As I’ve advanced into my late forties, it seems I become increasingly invisible to those same young adults. There are upsides to this, as others have noted, the stupidity of the youg becomes more and more obvious over time and as you put more distance between yourself and being young.
Most of the time, I really don’t think about my age. Most of the time, I don’t feel it. I’m not overweight or in bad physical condition. I’ve stopped caring about what’s “in” as far as clothing, shoes or sporting goods, having seen so many “in” things come and go. I stick with things that are sort of anti-fashion. They’re never “in” but they’re never out either. That way I don’t have to think about it.
There are mornings, however, when I get up, go to shower, look in the mirror and think, is that me, lol? The person who told me in my twenties to remeber how I looked when I woke up with a bad hangover because in twenty years I’d look like that all the time was a little too close for comfort, lol.

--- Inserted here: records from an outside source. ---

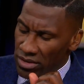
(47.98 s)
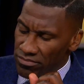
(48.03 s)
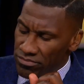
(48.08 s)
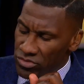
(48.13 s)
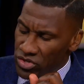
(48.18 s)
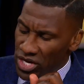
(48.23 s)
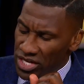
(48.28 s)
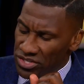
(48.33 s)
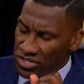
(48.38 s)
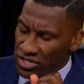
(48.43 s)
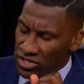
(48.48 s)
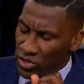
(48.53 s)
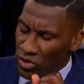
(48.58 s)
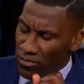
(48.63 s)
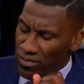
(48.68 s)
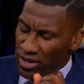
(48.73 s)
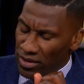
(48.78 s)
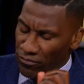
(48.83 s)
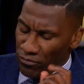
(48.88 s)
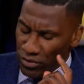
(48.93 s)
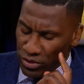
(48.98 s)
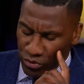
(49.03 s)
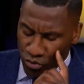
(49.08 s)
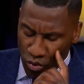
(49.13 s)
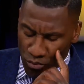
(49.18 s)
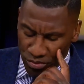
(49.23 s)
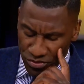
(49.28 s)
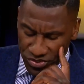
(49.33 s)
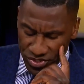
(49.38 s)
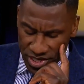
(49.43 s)
Jason's a little better free throw
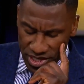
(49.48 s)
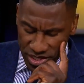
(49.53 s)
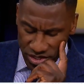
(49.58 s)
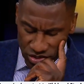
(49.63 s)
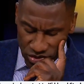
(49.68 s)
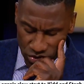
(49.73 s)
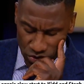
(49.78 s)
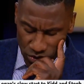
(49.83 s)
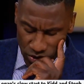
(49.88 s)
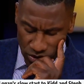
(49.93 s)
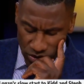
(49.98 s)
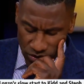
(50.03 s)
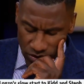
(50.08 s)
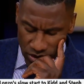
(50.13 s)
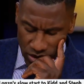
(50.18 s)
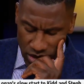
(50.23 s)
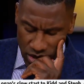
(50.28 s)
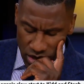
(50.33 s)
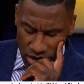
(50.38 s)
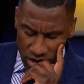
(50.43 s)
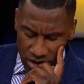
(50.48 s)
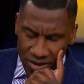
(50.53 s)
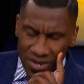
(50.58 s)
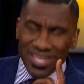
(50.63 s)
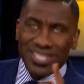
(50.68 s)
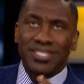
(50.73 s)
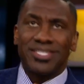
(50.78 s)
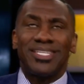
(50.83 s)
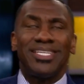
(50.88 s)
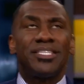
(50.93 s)
percentage shooter.
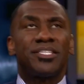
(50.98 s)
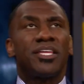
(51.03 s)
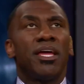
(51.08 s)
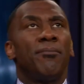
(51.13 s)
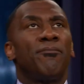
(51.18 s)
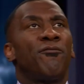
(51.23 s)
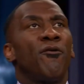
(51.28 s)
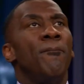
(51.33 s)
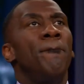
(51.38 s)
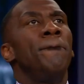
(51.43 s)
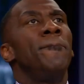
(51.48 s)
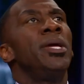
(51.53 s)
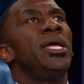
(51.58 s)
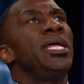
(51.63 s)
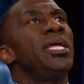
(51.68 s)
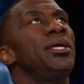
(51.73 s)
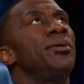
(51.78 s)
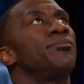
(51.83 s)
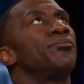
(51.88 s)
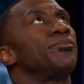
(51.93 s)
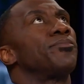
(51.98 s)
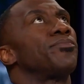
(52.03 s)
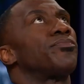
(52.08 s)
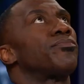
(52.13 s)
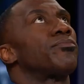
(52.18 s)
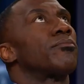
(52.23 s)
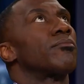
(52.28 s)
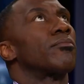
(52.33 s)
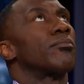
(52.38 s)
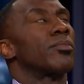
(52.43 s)
See, Skip, for me,
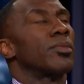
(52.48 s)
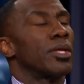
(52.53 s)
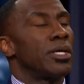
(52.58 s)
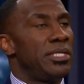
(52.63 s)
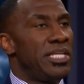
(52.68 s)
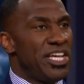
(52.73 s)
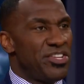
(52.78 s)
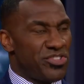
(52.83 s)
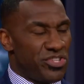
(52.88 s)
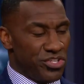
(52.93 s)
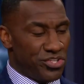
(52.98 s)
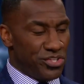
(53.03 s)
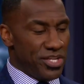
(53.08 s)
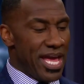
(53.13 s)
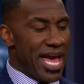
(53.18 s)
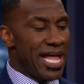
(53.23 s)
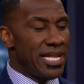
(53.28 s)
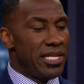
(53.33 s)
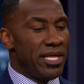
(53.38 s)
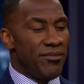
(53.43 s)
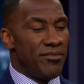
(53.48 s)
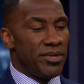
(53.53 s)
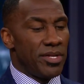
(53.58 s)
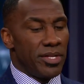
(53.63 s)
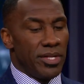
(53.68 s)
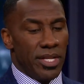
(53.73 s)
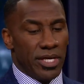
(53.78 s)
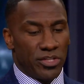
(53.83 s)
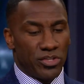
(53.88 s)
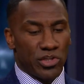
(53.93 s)
let's just say I live in
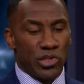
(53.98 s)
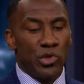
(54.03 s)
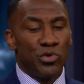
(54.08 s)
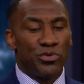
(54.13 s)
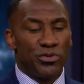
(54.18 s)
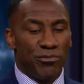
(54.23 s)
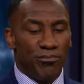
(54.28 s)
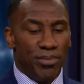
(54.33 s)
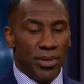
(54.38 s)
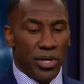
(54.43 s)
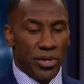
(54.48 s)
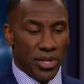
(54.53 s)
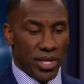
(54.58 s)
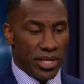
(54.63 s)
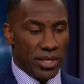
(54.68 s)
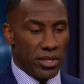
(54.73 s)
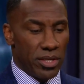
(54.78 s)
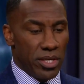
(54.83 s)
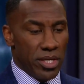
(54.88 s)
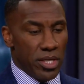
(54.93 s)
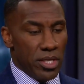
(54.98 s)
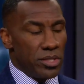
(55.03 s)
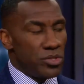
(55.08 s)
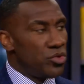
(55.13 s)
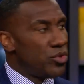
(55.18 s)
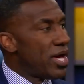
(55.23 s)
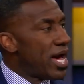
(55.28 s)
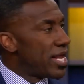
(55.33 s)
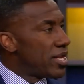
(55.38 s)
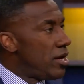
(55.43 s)
an exclusive building.
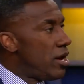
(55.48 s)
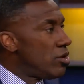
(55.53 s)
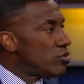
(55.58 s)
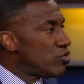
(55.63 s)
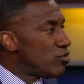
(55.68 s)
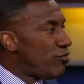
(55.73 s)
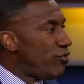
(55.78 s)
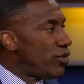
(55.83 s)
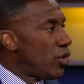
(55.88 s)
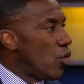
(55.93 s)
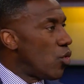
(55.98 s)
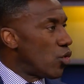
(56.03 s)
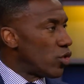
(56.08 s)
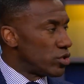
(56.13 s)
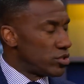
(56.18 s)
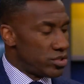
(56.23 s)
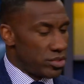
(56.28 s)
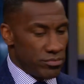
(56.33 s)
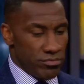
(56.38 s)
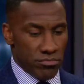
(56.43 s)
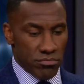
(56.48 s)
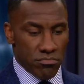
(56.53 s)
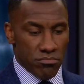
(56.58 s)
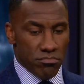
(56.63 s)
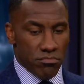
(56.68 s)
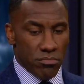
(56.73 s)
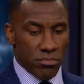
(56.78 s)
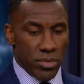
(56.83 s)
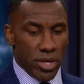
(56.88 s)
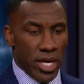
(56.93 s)
You got 100 floors.
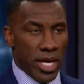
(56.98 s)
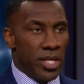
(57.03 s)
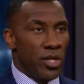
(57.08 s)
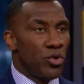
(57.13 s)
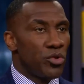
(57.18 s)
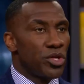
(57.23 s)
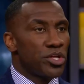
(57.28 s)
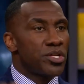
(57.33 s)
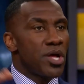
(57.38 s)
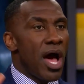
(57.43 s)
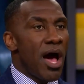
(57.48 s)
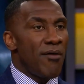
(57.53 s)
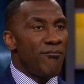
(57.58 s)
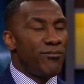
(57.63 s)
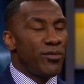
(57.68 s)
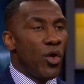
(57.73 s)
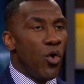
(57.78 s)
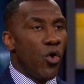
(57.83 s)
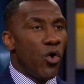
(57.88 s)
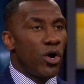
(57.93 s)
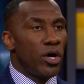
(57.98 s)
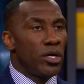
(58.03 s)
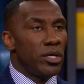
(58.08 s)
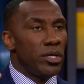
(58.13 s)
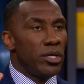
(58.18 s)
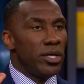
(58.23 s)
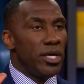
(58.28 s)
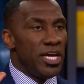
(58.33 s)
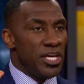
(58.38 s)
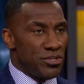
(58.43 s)
And on the top floor
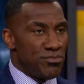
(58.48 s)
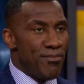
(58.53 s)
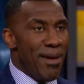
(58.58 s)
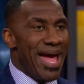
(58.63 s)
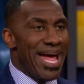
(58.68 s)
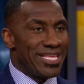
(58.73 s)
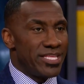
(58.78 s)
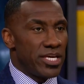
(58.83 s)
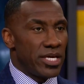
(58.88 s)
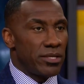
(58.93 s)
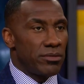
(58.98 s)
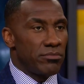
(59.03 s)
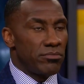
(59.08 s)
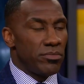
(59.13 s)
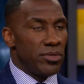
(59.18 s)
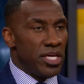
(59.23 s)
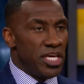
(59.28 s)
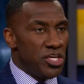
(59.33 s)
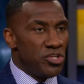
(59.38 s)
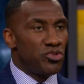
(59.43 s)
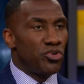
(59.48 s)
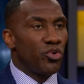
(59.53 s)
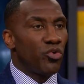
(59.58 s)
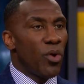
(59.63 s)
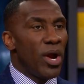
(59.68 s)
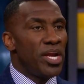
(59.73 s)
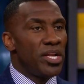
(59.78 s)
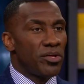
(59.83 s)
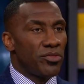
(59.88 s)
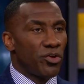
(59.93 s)
is Magic. He's the
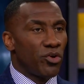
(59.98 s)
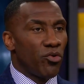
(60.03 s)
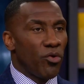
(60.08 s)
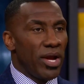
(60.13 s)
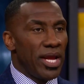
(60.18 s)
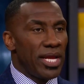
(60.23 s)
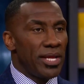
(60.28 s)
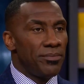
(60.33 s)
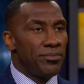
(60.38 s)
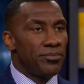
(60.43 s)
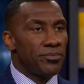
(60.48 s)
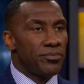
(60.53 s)
great of the great.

All that aside, I’ll take it. Beats the alternative.
Another Viet Vet.
I am 72 now and I am thankful for every day.
At 62 I am at the gym every morning at 5:00 and work with a personal trainer one and sometimes two mornings every week. He busts my butt, but it is worth every minute of it. I have shed 55 lbs and my “numbers” are all where they should be for someone in his 20’s. BP is 115/65, pulse at rest is 61, cholesterol is 145, blood sugar is 95. I do have arthritis in my left knee, but I don’t run 20K races anymore, I work out with 44 lb kettle bells and 25 lb medicine balls.
Wait till you hit your 60's, you'll be replacing your daily vitamins with ibuprofin.........
I'm advancing ten years ahead of you. My invisibility to the young hasn't increased in the last decade, but my tendency to involuntarily look at them incredulously has grown exponentially. I have, in many ways, become the old coot from my youth.
Give me denim overalls, an old fedora or straw hat, either a pipe or chewing tobacco, and a Case "peanut" knife to cut my apple with, and I'm living history.